All acronyms should be defined in full the first time they appear in the text. For example:
• Revise line 178 to: “Functional enrichment analyses, including Gene Ontology (GO) and Kyoto Encyclopedia of Genes and Genomes (KEGG), were performed to…”
• Revise line 184 to: “The KEGG database is a publicly available resource for pathway data…”
Some acronyms are introduced but not used elsewhere in the manuscript. For instance, "RROSCC" appears in line 374 but is never used again. Acronyms should only be included if they are referenced subsequently in the text; otherwise, they should be omitted to avoid confusion.

Experimental design

The research question—identifying biomarkers of HPV-related laryngeal cancer—is well-defined and relevant. However, several aspects of the methodology require clarification or improvement:

- The authors state: “ProteomeDiscoverer (v.2.4) was used to search all of the raw data thoroughly against the Uniprot Mus Musculus database.” Given that TU212 is a human cell line, it is unclear why the Homo sapiens Uniprot database was not used. Please clarify or correct this point.

- The manuscript does not report the total number of genes and proteins detected. This information is essential to understand the depth of the data and should be included.

- While DESeq2 was used to identify differentially expressed genes (DEGs), the method used to identify differentially expressed proteins (DEPs) is not specified. Please clarify which statistical test was applied for protein data and whether multiple testing correction (e.g., False Discovery Rate, FDR) was performed.
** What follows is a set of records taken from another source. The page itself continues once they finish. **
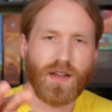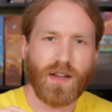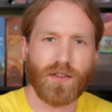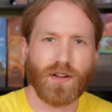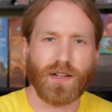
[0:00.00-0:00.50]

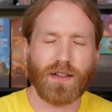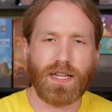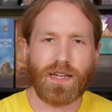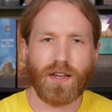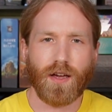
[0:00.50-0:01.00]
and they're going to
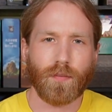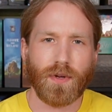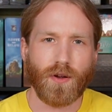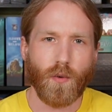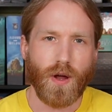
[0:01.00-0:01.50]
link up
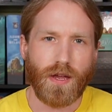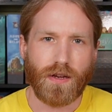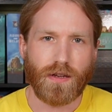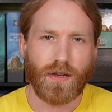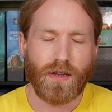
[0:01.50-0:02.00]
in a
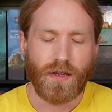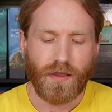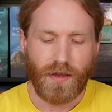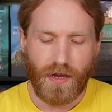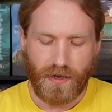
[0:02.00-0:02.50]
way
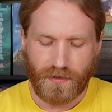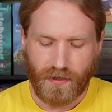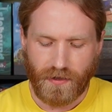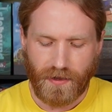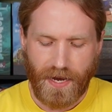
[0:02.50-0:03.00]
that is
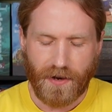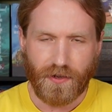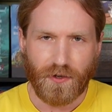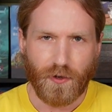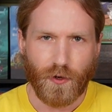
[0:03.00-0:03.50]
going to allow you
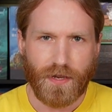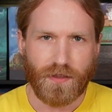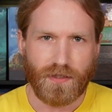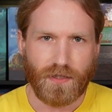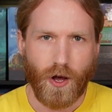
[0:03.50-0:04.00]
to create
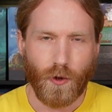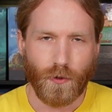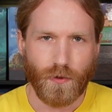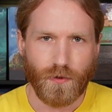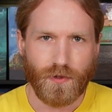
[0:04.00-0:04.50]
these
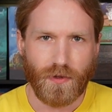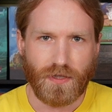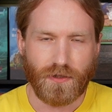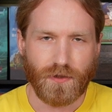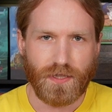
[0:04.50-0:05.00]
holes, so
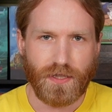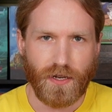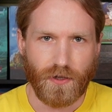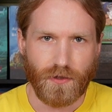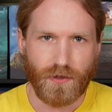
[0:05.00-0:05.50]
these little
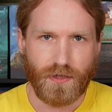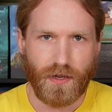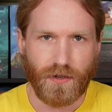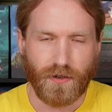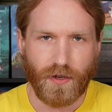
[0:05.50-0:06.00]
cells
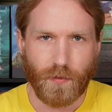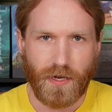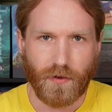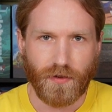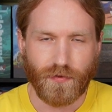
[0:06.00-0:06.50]
that you're going to be
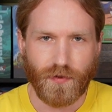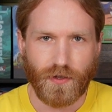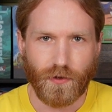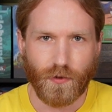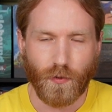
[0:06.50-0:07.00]
able to
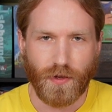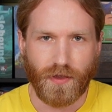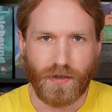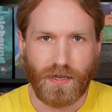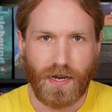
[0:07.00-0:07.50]
fill
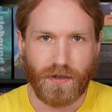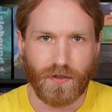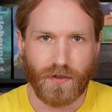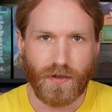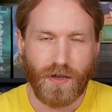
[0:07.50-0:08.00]
with
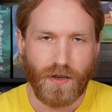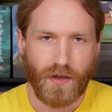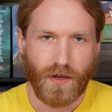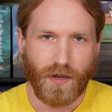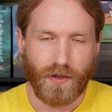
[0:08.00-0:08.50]
nectar.
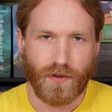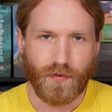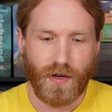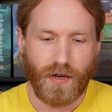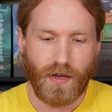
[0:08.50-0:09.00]
You've
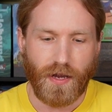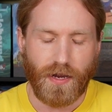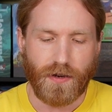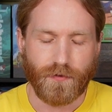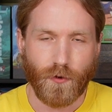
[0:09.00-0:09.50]
got
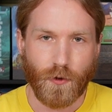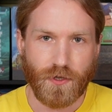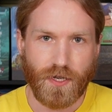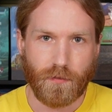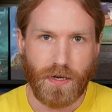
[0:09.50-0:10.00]
a
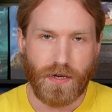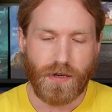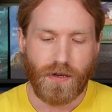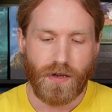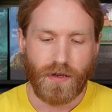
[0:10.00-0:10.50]
foraging
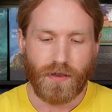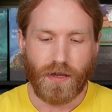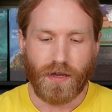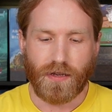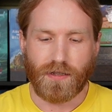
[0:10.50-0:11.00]
bee
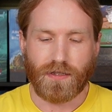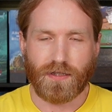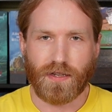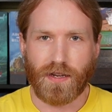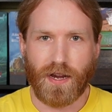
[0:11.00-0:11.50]
that is
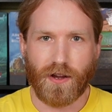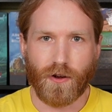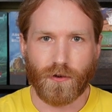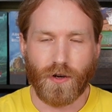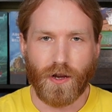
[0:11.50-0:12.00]
sitting
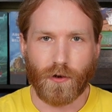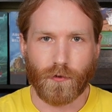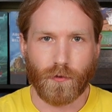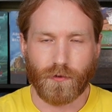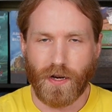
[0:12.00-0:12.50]

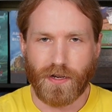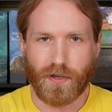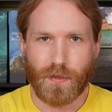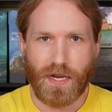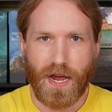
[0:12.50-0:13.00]
out ready
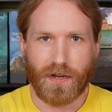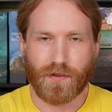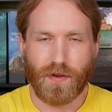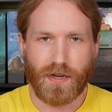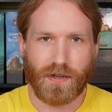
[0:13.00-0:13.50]
to be
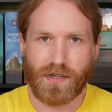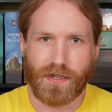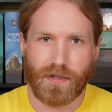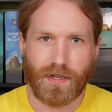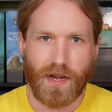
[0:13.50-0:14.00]
activated
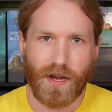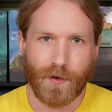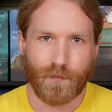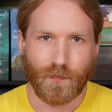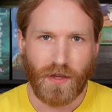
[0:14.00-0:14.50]
any
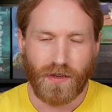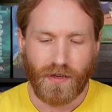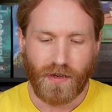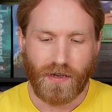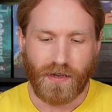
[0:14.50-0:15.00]
time,
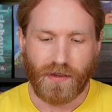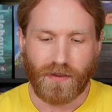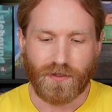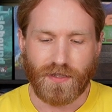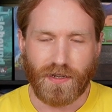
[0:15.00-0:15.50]
and
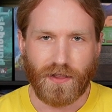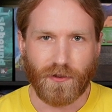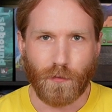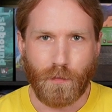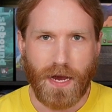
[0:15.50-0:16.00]
there's like a
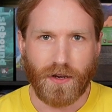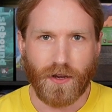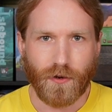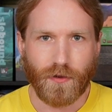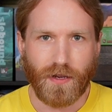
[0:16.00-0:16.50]
little
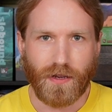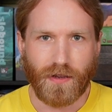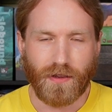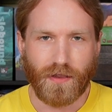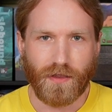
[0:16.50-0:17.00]
meadow
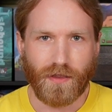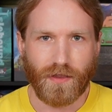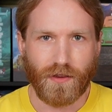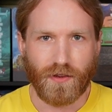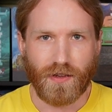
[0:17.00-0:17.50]
that
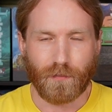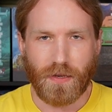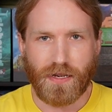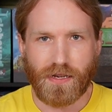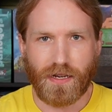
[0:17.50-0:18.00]
the
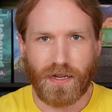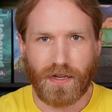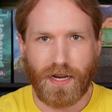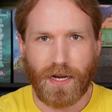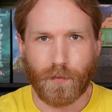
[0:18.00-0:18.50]
bee
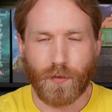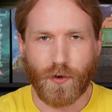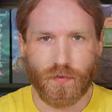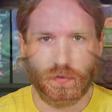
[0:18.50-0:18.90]
can kind of move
- The identification of 11 key genes appears to be primarily based on GO and KEGG enrichment analysis of highly expressed proteins. Since transcriptomic data were also generated, it would be valuable to examine potential overlaps or correlations between DEGs and DEPs. An integrative analysis is currently lacking. Consider quantifying the intersection between upregulated/downregulated genes and highly/lowly expressed proteins using a Venn diagram or other visual summary.

- GO and KEGG analyses were performed using all DEGs (without separating up- and down-regulated genes), while DEPs were analyzed separately (highly and lowly expressed). To ensure consistency and interpretability, it is recommended to perform the GO and KEGG analyses for DEGs using the same approach—i.e., separating up- and down-regulated genes—and to compare the results for shared or distinct pathway enrichments.
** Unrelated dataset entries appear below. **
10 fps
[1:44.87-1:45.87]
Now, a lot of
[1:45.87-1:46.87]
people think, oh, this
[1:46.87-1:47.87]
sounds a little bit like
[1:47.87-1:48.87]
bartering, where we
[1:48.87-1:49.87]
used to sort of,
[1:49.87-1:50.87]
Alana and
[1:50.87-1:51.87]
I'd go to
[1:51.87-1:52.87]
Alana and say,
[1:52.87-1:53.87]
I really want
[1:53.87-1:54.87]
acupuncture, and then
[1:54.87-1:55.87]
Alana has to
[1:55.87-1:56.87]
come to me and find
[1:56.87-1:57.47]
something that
- In paragraph 4.4, the authors state: “Then, the obtained PPI network was re-screened to eliminate nodes with values less than the average BC, average CC, and average degree value.” Please clarify what BC and CC refer to—presumably betweenness centrality (BC) and closeness centrality (CC)—and briefly define these terms to improve reader understanding.
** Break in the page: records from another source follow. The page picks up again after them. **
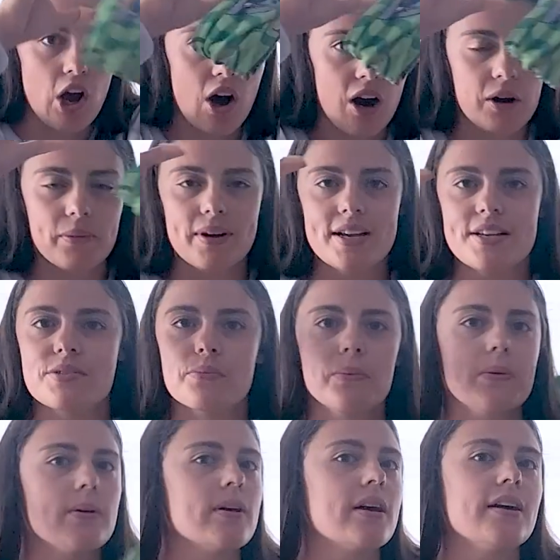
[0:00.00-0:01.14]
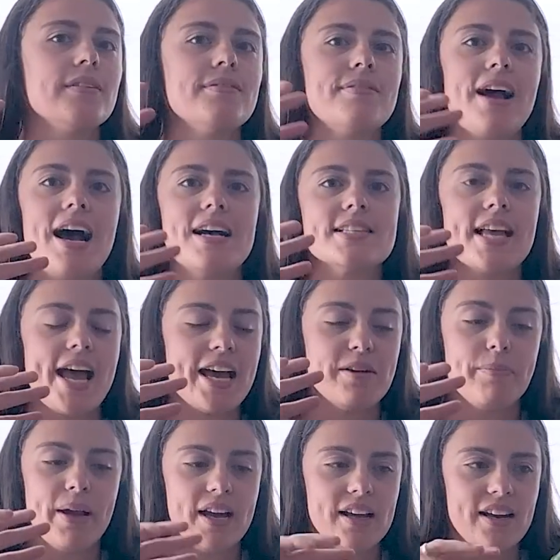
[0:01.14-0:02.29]
always wore as a
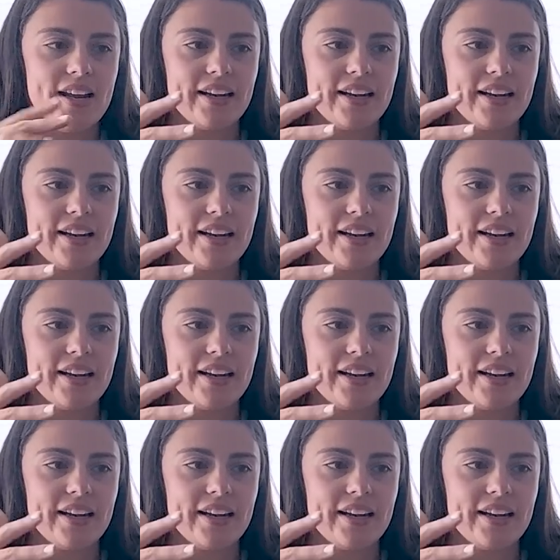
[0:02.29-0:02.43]
headband,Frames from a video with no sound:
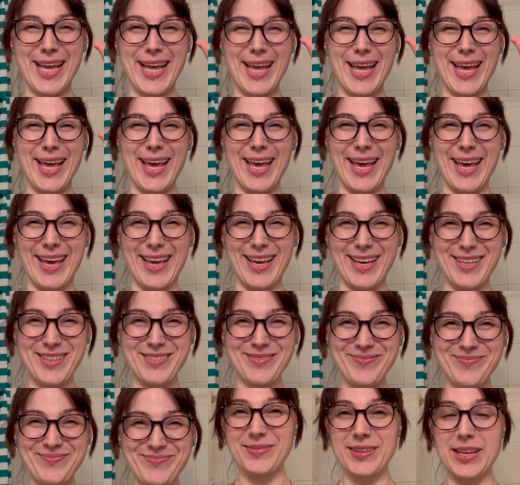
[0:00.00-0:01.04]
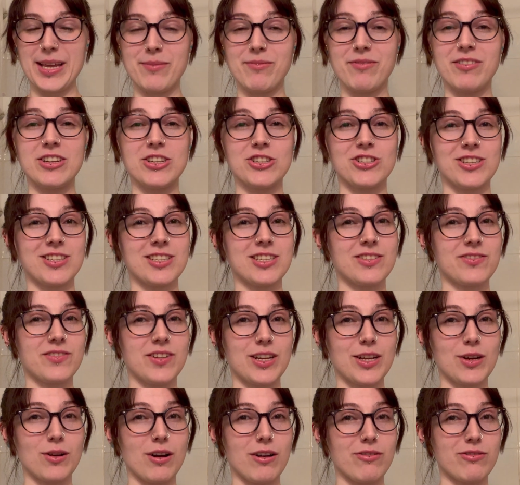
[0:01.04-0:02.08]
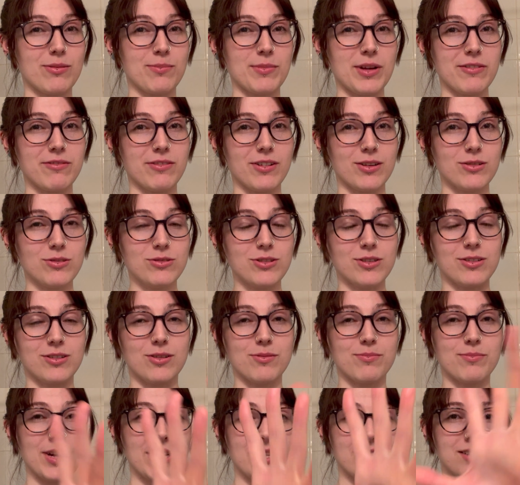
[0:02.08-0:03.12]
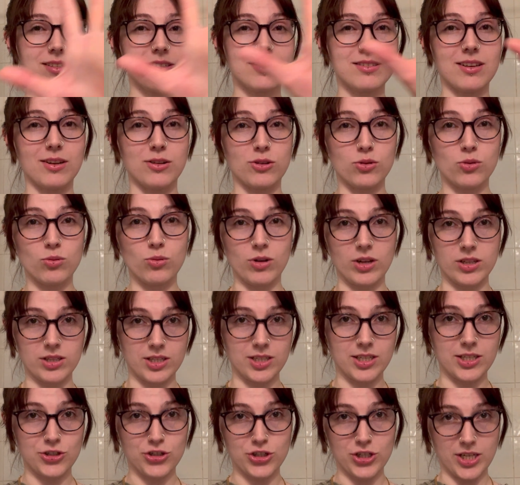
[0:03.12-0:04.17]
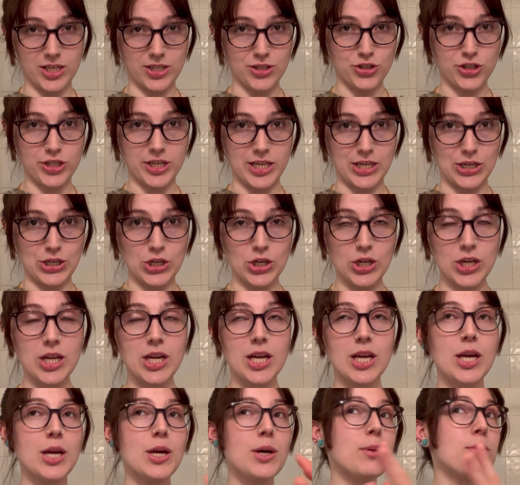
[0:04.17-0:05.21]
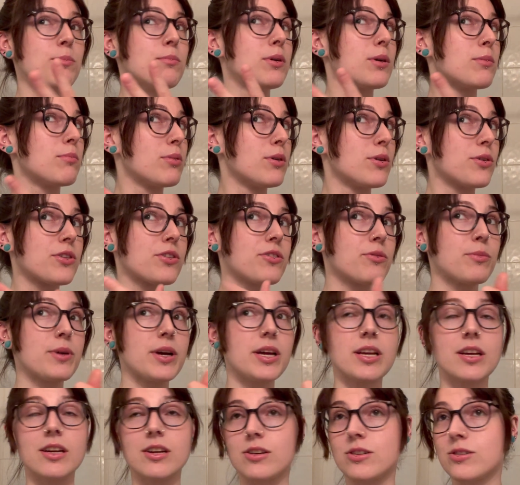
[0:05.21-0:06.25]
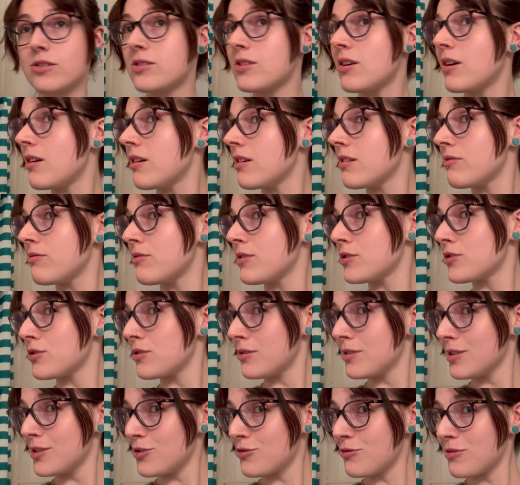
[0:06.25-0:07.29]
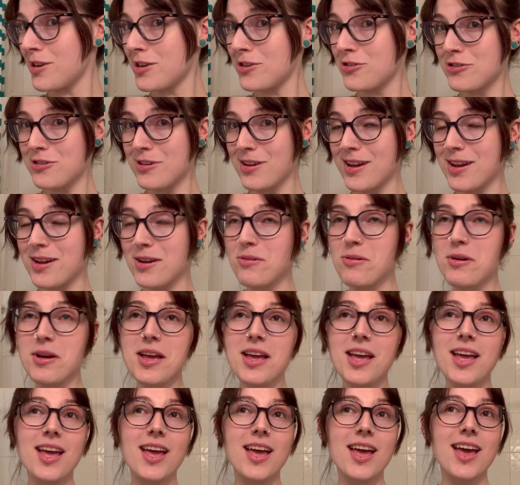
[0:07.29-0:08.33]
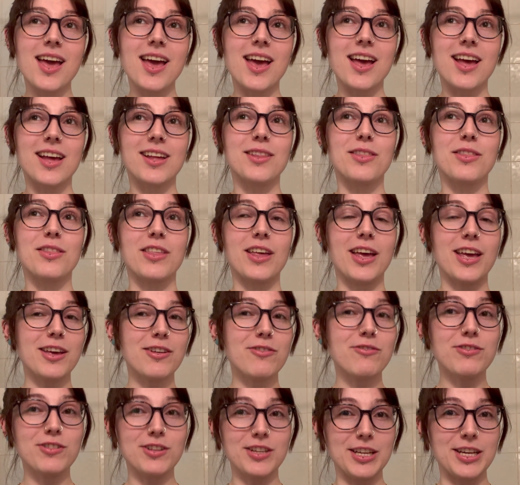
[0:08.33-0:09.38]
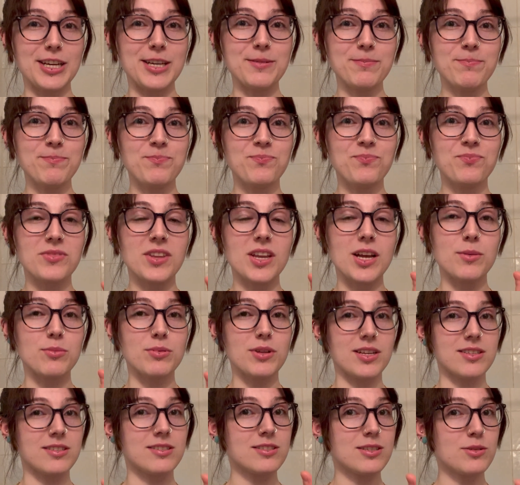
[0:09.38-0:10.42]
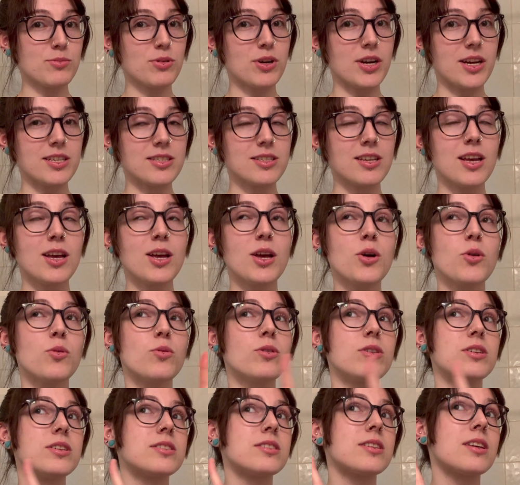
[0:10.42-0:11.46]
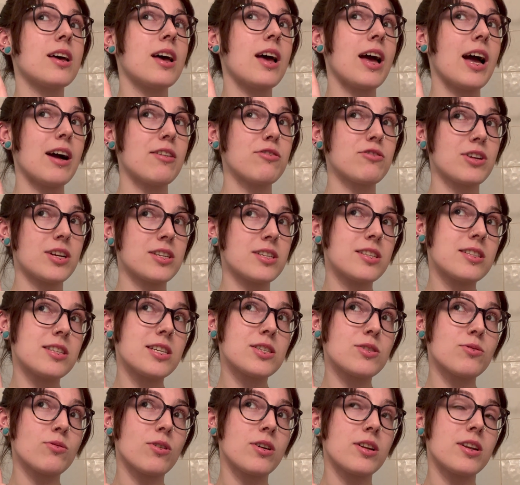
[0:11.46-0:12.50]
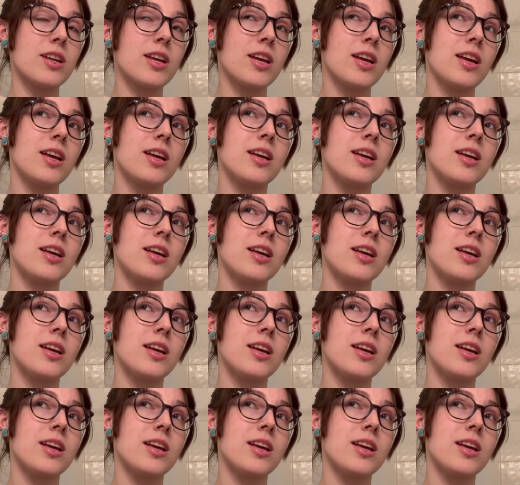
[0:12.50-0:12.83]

Hey, I'm finishing this video off on my phone, so don't mind the subtle quality change here. But both of my ears are officially stretched now. And thankfully, a pleasant surprise was after I did this one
- Please provide proper citations for the tools and software used in the analysis. For example: DESeq (DOI: 10.1186/s13059-014-0550-8) and DAVID (doi:10.1093/nar/gkac194).

Validity of the findings

I recommend uploading the complete DESeq2 output for differentially expressed genes (DEGs), including all relevant statistical parameters (e.g., p-values, adjusted p-values/FDR, and fold changes). Similarly, the results for differentially expressed proteins (DEPs) should be shared with the same level of detail. In addition, the complete outputs of the DAVID and KEGG pathway analyses for both gene and protein datasets should be provided.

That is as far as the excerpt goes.